● Work to be completed
Determine how many lines in the listing that follows include "video". Answer only with that number.

● Information provided
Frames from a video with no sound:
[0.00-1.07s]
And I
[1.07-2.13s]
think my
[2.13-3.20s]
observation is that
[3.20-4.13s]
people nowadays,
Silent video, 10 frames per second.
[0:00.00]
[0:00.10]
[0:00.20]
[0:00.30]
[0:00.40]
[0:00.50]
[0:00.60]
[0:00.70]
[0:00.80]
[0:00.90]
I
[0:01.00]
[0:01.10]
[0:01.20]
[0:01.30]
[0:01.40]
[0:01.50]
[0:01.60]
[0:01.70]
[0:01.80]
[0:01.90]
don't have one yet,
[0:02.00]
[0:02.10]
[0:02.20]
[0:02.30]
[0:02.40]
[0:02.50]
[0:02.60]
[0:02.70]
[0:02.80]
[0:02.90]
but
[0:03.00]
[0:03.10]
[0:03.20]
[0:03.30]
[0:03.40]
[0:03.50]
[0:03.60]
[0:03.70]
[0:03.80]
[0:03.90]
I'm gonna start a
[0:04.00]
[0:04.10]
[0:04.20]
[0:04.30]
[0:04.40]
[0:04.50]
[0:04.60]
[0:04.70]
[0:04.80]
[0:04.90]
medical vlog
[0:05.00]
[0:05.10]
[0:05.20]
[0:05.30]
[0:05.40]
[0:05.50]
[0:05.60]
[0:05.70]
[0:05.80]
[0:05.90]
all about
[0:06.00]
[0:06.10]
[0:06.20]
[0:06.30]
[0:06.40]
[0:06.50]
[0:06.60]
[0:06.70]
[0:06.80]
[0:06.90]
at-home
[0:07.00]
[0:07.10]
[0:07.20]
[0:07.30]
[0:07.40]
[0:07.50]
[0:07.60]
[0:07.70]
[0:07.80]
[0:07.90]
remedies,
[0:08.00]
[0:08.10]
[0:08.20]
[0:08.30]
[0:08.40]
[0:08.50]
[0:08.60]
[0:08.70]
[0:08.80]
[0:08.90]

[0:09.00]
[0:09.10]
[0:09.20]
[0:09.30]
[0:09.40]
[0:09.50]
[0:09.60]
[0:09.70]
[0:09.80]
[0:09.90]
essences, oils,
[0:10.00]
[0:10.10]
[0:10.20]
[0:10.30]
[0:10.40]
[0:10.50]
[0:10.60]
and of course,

● Result for this exercise
2